TASK DIRECTIONS: Without the images, reproduce every entry exactly.

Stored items
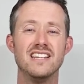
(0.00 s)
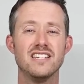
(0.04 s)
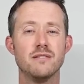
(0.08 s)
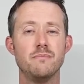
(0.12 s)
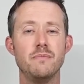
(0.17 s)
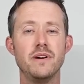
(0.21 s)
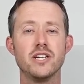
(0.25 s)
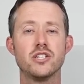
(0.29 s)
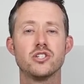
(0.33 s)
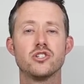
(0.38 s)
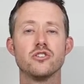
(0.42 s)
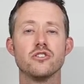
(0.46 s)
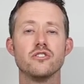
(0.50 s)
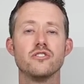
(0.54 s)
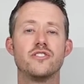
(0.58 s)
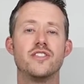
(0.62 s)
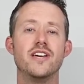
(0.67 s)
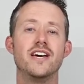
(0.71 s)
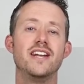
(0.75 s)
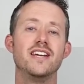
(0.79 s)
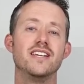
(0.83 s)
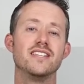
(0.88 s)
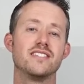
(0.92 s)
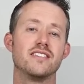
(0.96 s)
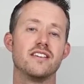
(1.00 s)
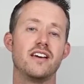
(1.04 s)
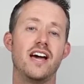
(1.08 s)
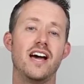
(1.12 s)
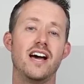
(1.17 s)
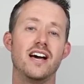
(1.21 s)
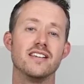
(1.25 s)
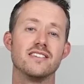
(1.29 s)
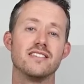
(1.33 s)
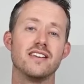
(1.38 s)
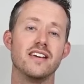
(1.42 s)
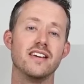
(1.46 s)
to make sure that it
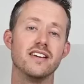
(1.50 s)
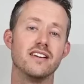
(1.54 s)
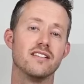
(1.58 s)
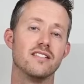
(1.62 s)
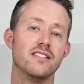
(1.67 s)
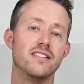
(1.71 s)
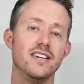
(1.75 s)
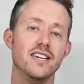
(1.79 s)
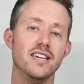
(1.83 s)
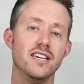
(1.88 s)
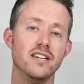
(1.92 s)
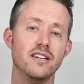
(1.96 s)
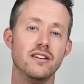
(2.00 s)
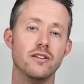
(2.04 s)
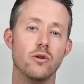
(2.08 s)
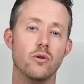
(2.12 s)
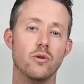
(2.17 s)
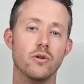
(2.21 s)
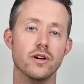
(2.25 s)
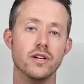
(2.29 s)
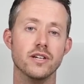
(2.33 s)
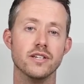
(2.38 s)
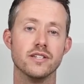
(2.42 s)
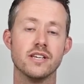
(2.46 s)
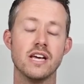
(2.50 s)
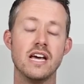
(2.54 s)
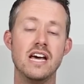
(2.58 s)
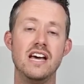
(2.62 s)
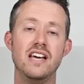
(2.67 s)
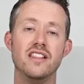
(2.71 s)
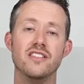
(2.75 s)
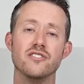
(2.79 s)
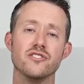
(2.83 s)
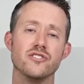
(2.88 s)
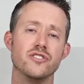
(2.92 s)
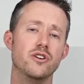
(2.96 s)
has a clean noise.
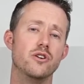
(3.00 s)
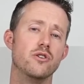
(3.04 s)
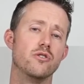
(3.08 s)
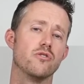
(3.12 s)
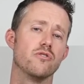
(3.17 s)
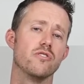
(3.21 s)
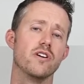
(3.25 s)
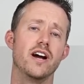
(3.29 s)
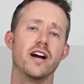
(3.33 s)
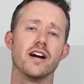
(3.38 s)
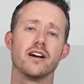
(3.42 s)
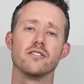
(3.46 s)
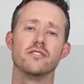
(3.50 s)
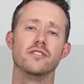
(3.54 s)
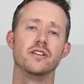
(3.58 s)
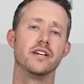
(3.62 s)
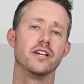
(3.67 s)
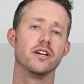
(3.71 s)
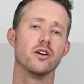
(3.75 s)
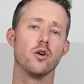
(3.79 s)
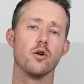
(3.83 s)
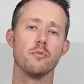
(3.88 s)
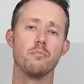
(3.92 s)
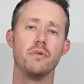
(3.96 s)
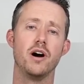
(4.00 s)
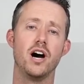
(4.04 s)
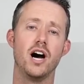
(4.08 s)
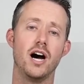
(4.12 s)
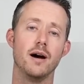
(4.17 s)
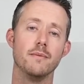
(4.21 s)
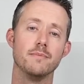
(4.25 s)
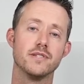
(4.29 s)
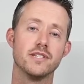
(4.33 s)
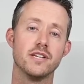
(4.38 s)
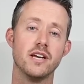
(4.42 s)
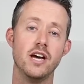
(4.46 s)
There's no crackling or
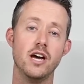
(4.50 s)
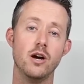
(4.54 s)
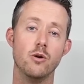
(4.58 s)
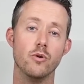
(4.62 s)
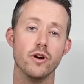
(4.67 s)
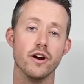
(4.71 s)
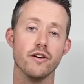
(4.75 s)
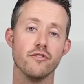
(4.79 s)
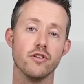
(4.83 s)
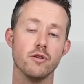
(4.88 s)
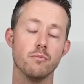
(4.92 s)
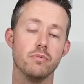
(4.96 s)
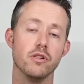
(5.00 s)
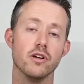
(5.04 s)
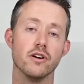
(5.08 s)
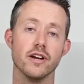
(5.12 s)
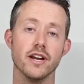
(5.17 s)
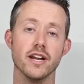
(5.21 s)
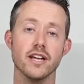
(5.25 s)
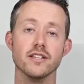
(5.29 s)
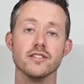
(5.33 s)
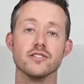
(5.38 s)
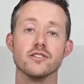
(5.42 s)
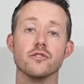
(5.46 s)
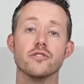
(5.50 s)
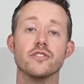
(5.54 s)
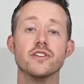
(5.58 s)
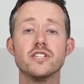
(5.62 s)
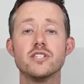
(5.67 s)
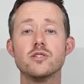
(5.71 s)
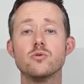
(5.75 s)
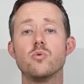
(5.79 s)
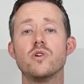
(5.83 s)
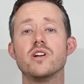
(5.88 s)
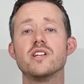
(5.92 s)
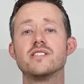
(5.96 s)
pops whenever you plug it in. So
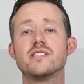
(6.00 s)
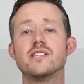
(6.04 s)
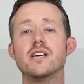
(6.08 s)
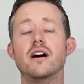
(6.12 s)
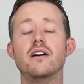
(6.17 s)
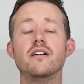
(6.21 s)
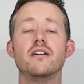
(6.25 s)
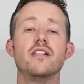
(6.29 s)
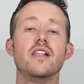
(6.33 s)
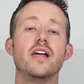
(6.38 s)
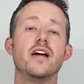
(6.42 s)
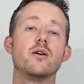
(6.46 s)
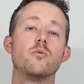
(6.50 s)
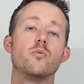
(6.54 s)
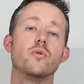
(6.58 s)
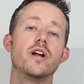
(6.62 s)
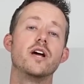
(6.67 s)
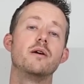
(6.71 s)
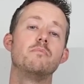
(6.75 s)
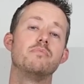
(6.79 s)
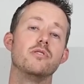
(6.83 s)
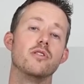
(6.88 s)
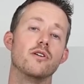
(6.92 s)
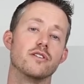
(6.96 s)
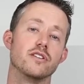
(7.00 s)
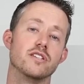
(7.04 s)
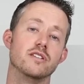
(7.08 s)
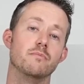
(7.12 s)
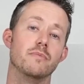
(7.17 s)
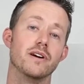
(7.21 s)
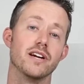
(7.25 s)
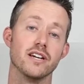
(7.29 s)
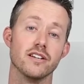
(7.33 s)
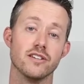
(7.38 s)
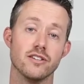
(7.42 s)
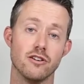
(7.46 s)
this is what it sounded like when I plugged in
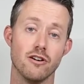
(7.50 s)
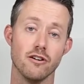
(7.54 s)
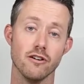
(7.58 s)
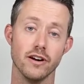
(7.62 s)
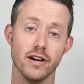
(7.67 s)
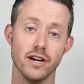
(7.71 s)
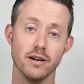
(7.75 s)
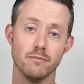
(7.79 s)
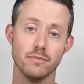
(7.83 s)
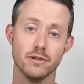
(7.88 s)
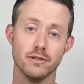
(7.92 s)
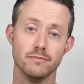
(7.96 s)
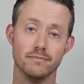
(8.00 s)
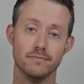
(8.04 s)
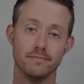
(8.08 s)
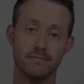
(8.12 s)
my guitar amp.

EXERCISE RESULT:
(0.00 s)
(0.04 s)
(0.08 s)
(0.12 s)
(0.17 s)
(0.21 s)
(0.25 s)
(0.29 s)
(0.33 s)
(0.38 s)
(0.42 s)
(0.46 s)
(0.50 s)
(0.54 s)
(0.58 s)
(0.62 s)
(0.67 s)
(0.71 s)
(0.75 s)
(0.79 s)
(0.83 s)
(0.88 s)
(0.92 s)
(0.96 s)
(1.00 s)
(1.04 s)
(1.08 s)
(1.12 s)
(1.17 s)
(1.21 s)
(1.25 s)
(1.29 s)
(1.33 s)
(1.38 s)
(1.42 s)
(1.46 s)
to make sure that it
(1.50 s)
(1.54 s)
(1.58 s)
(1.62 s)
(1.67 s)
(1.71 s)
(1.75 s)
(1.79 s)
(1.83 s)
(1.88 s)
(1.92 s)
(1.96 s)
(2.00 s)
(2.04 s)
(2.08 s)
(2.12 s)
(2.17 s)
(2.21 s)
(2.25 s)
(2.29 s)
(2.33 s)
(2.38 s)
(2.42 s)
(2.46 s)
(2.50 s)
(2.54 s)
(2.58 s)
(2.62 s)
(2.67 s)
(2.71 s)
(2.75 s)
(2.79 s)
(2.83 s)
(2.88 s)
(2.92 s)
(2.96 s)
has a clean noise.
(3.00 s)
(3.04 s)
(3.08 s)
(3.12 s)
(3.17 s)
(3.21 s)
(3.25 s)
(3.29 s)
(3.33 s)
(3.38 s)
(3.42 s)
(3.46 s)
(3.50 s)
(3.54 s)
(3.58 s)
(3.62 s)
(3.67 s)
(3.71 s)
(3.75 s)
(3.79 s)
(3.83 s)
(3.88 s)
(3.92 s)
(3.96 s)
(4.00 s)
(4.04 s)
(4.08 s)
(4.12 s)
(4.17 s)
(4.21 s)
(4.25 s)
(4.29 s)
(4.33 s)
(4.38 s)
(4.42 s)
(4.46 s)
There's no crackling or
(4.50 s)
(4.54 s)
(4.58 s)
(4.62 s)
(4.67 s)
(4.71 s)
(4.75 s)
(4.79 s)
(4.83 s)
(4.88 s)
(4.92 s)
(4.96 s)
(5.00 s)
(5.04 s)
(5.08 s)
(5.12 s)
(5.17 s)
(5.21 s)
(5.25 s)
(5.29 s)
(5.33 s)
(5.38 s)
(5.42 s)
(5.46 s)
(5.50 s)
(5.54 s)
(5.58 s)
(5.62 s)
(5.67 s)
(5.71 s)
(5.75 s)
(5.79 s)
(5.83 s)
(5.88 s)
(5.92 s)
(5.96 s)
pops whenever you plug it in. So
(6.00 s)
(6.04 s)
(6.08 s)
(6.12 s)
(6.17 s)
(6.21 s)
(6.25 s)
(6.29 s)
(6.33 s)
(6.38 s)
(6.42 s)
(6.46 s)
(6.50 s)
(6.54 s)
(6.58 s)
(6.62 s)
(6.67 s)
(6.71 s)
(6.75 s)
(6.79 s)
(6.83 s)
(6.88 s)
(6.92 s)
(6.96 s)
(7.00 s)
(7.04 s)
(7.08 s)
(7.12 s)
(7.17 s)
(7.21 s)
(7.25 s)
(7.29 s)
(7.33 s)
(7.38 s)
(7.42 s)
(7.46 s)
this is what it sounded like when I plugged in
(7.50 s)
(7.54 s)
(7.58 s)
(7.62 s)
(7.67 s)
(7.71 s)
(7.75 s)
(7.79 s)
(7.83 s)
(7.88 s)
(7.92 s)
(7.96 s)
(8.00 s)
(8.04 s)
(8.08 s)
(8.12 s)
my guitar amp.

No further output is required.